I have to admit I was pretty shocked when I read the definition of “moderate” being “this is a normal workout where you feel challenged”. I would have never in a million years thought “feeling challenged” equals moderate before I read that.

I have read the guidelines. I find it very easy to follow. Follow the guidelines, use your intuition, be consistent in how you apply, rate the workout and move on. The implications are not that serious. A change in a prediction is just that, a change in a PREDICTION. It is not going to derail your season if you pick moderate instead of easy. I believe the model has even shown the ability to understand how an individual tends to rate their workouts.

Their is no magic “perfect” training plan that TR or anyone else can create. Impossible to say how a variation in one workout over a 4 week plan is going to impact fitness. (This could get a bit into why I think TR giving a singular number for a prediction is foolish, but we won’t go there right now). We know training principles that work and TR or coaches apply those. People need to get over the notion that there is one singular golden path to improved fitness - and I realize TR’s marketing is probably creating this notion.

I think that one of the big fears here that is causing confusion is that some have felt that they’ve gotten their RPE surveys “wrong,” as you stated, when that’s actually impossible. The answers are entirely subjective.

Sometimes a sweet spot workout might feel very hard, and sometimes an active recovery workout might feel moderate. We are humans, and TR is only trying to get some insights as to how you’re feeling in order to get you the best training possible moving forward.

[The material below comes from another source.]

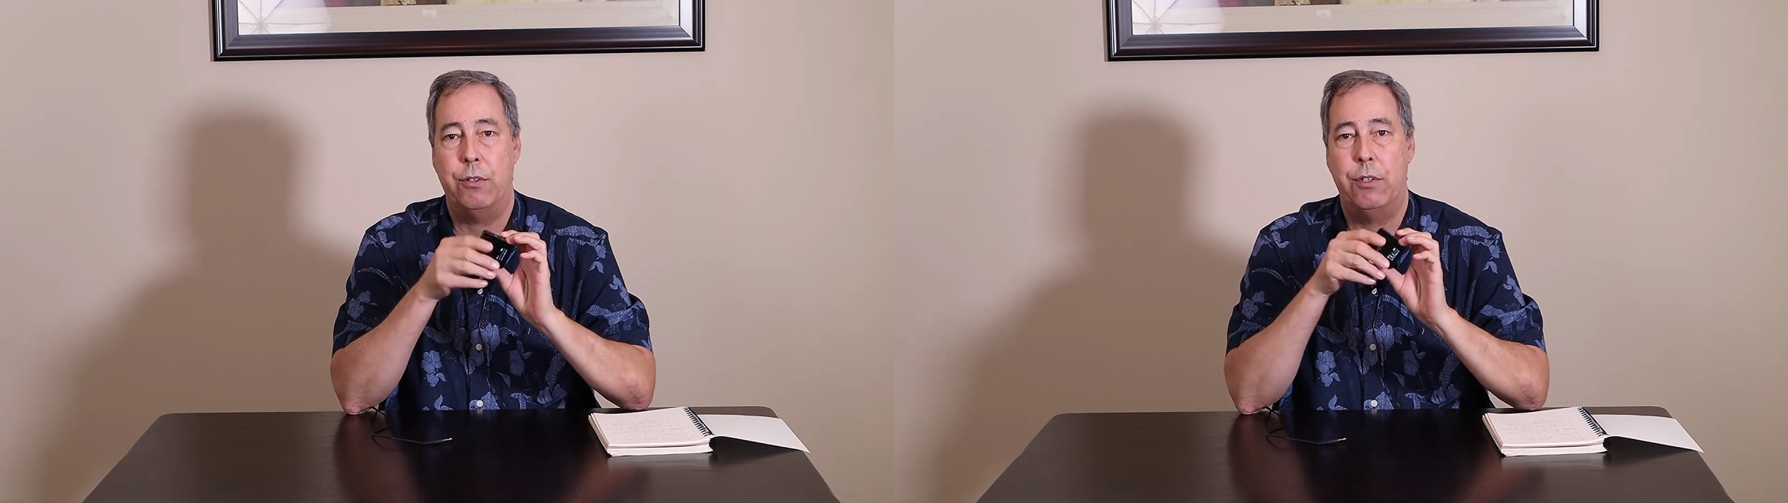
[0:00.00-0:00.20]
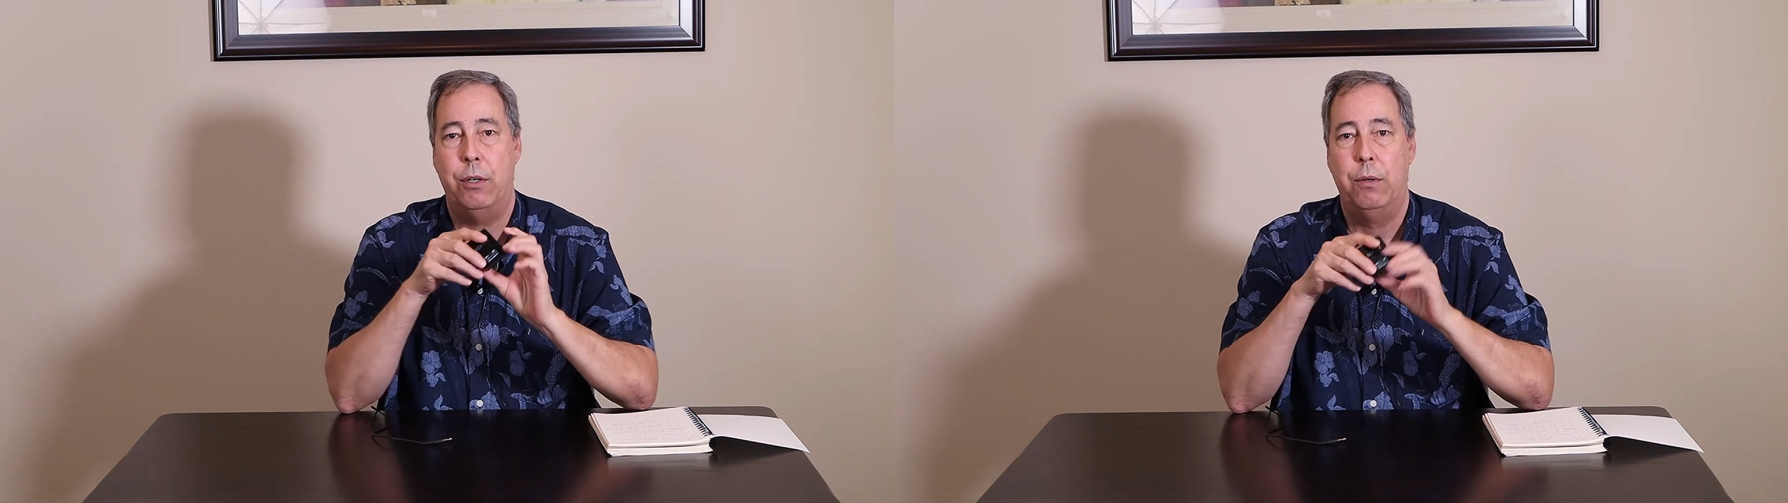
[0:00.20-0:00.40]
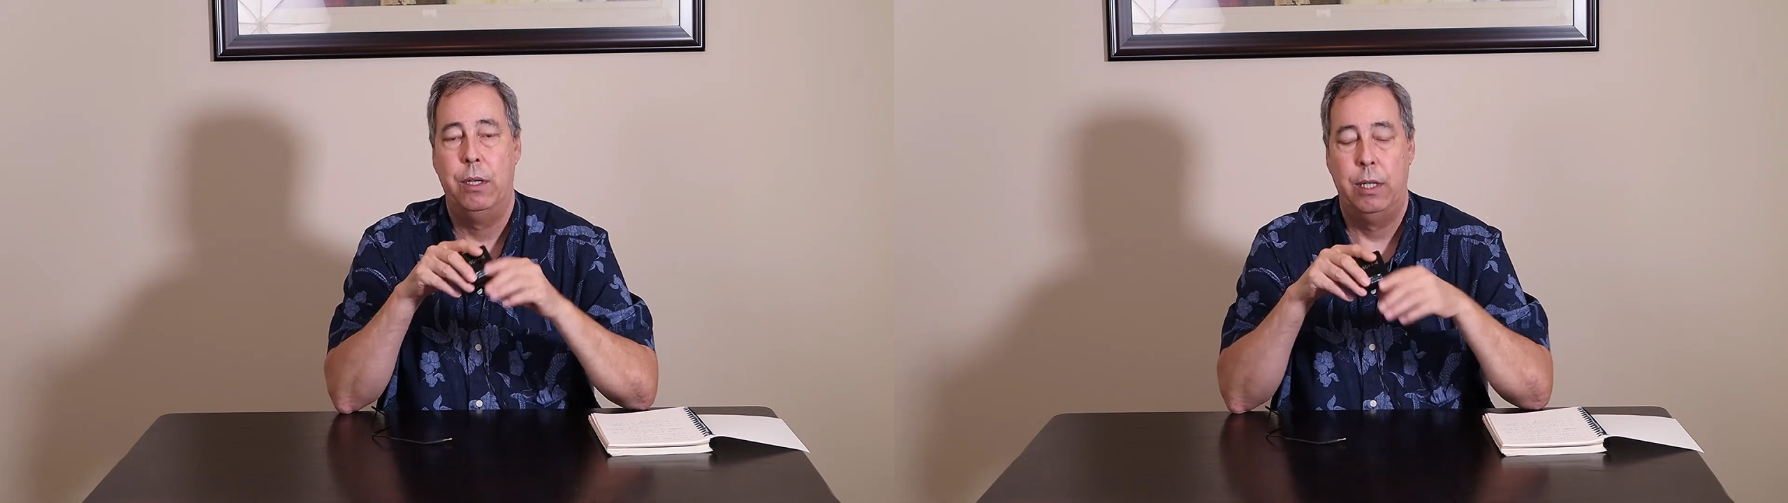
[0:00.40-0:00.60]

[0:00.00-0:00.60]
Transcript: So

If you told your coach that you felt awful during today’s workout, adjusting tomorrow or the rest of the week is by no means punishment (which is how many refer to this in TR), it’s just good coaching. Keeping the same work in place as before would be a bad decision.

Now, if you rate the work as it felt and you believe that the changes to your prescribed workouts did not benefit your training in any way, then reach out to us so that we can look a bit closer. There are almost certainly ways that we can continue to improve what we have in place right now, and as we all know, sometimes there are bugs that cause undesirable behavior.

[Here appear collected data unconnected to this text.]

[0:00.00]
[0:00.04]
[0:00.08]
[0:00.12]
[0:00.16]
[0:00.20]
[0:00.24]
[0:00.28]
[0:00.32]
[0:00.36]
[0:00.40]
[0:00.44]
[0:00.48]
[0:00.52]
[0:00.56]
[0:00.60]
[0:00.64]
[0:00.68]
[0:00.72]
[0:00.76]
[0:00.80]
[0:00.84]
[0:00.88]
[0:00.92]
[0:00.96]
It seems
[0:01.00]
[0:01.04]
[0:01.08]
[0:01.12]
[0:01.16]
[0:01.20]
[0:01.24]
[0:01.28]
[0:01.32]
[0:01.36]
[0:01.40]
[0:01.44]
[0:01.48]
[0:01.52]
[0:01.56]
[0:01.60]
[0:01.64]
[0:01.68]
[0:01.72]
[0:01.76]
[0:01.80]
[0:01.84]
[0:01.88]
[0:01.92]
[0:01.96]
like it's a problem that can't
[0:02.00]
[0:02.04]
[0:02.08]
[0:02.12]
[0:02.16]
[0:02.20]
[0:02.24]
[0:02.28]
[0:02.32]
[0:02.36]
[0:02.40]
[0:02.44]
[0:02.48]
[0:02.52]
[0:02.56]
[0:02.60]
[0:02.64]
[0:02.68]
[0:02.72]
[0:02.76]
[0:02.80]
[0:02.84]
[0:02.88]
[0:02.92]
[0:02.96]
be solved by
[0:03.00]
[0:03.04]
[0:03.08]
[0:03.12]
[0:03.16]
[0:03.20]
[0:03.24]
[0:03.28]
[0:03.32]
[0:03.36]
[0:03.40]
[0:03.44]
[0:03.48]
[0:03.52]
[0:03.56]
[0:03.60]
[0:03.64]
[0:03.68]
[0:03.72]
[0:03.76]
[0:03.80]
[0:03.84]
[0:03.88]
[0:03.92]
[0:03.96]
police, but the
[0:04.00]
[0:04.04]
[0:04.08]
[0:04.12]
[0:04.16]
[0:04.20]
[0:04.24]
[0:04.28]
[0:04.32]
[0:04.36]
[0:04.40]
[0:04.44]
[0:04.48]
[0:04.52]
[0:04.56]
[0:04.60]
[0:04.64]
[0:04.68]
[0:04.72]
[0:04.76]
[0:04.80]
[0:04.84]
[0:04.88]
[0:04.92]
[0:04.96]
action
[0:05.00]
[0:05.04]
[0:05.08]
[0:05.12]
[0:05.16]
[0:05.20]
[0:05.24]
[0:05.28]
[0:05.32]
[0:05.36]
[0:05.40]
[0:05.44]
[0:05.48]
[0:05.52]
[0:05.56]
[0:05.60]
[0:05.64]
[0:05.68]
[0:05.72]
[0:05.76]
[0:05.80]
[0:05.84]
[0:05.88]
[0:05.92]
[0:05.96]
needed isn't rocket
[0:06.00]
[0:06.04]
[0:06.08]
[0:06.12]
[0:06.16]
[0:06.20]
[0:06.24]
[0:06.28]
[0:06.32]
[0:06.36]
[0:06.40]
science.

Ultimately, we want people to be able to rate the workouts as they feel and end up with the best possible training. If it’s easier to simply make a split-second decision at the end of the hard work/workout, that’s a fine way to go, but if you’re the type that needs to reference our guidelines, that’s why they’re there.

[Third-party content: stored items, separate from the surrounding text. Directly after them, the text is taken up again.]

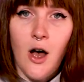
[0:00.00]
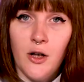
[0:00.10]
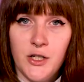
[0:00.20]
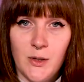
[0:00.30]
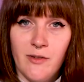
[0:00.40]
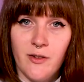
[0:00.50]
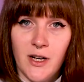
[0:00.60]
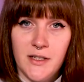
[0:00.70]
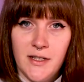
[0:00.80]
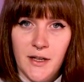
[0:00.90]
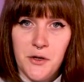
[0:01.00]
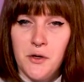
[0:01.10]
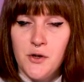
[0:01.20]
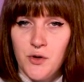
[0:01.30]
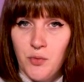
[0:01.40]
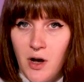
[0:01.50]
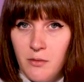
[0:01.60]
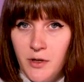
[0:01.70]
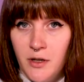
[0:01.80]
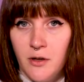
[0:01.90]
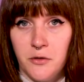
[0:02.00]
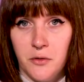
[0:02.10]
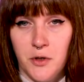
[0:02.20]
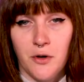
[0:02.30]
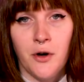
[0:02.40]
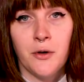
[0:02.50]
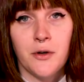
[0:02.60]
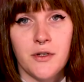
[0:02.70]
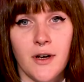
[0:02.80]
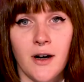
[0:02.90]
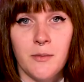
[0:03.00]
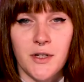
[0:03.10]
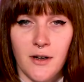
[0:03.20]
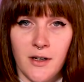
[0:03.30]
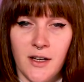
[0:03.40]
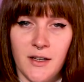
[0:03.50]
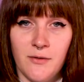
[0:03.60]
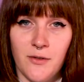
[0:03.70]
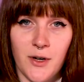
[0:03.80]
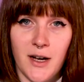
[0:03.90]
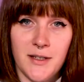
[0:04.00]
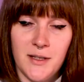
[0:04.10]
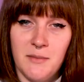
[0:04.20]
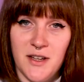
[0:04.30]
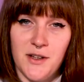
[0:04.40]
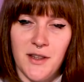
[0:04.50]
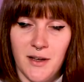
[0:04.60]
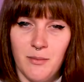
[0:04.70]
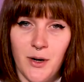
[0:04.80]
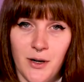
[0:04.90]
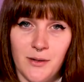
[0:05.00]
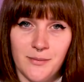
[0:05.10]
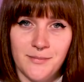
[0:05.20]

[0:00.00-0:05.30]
Also, I forgot to tell you, you should probably glue your ogre's arms on. I forgot to mention that part.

The feedback we’ve gotten in this thread is really valuable, and our guidelines are something that requires very little work to change, so if we feel that, based on user feedback, they could be more intuitive or accurate to some extent, we can change them.

I think the idea of adding “Very Easy” could be a good way to go here, as there are already “hard” and “very hard,” and that doesn’t move the scale of how each workout zone should feel, because that’s already not how it works. While we do calculate predicted RPE for each workout on your calendar, it’s not as simple as endurance = easy, sweet spot = hard, etc. Each is unique, and every answer from the athlete should be subjective based on how the work felt, regardless of what they might have been expecting going into the workout.

That depends where your LT1 sits. If it sits around 82% then you are likely still comfortable at 75%. If your LT1 sits around 71% you have entered that heavier breathing level.

Aren’t you conflating VT1 and LT1? My VT1 sits closer to 0.67 IF last time I paid attention.

Your larger point still stands, some athletes can push a higher percentage of FTP for longer than others.